┌────────

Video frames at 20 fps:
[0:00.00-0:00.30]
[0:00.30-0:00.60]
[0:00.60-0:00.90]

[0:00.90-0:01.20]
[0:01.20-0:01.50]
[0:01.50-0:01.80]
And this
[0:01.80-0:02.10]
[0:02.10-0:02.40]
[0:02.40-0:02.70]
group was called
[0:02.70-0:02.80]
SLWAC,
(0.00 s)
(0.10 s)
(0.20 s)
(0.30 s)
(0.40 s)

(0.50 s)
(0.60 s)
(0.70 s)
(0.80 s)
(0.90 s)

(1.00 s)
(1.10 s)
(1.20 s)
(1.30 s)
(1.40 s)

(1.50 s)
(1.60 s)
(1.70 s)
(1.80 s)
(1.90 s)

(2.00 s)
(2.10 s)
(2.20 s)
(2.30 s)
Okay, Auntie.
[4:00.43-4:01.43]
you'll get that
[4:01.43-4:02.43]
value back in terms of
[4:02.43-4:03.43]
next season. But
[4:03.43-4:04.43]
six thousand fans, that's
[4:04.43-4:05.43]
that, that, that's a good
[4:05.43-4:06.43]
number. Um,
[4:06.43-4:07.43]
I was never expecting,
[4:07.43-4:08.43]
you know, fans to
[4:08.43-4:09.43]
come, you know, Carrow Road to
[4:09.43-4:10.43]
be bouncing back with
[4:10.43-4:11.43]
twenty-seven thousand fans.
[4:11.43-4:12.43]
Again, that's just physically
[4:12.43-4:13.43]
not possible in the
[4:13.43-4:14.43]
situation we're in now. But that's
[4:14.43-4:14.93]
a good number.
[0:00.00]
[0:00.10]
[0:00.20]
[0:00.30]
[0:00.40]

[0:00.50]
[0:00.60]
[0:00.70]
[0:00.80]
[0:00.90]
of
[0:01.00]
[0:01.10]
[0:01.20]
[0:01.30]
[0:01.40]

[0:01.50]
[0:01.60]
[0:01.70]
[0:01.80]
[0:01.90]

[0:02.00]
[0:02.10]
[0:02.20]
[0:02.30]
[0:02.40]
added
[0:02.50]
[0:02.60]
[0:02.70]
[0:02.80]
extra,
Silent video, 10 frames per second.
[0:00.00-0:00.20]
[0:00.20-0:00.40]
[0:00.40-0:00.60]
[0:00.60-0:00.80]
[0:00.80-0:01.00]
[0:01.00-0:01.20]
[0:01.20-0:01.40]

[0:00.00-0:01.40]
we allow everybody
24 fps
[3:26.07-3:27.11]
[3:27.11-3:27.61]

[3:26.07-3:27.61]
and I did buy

└────────

Task objective:
Return each line of the material above in which the string "frames" appears.

Your response:
Video frames at 20 fps:
Silent video, 10 frames per second.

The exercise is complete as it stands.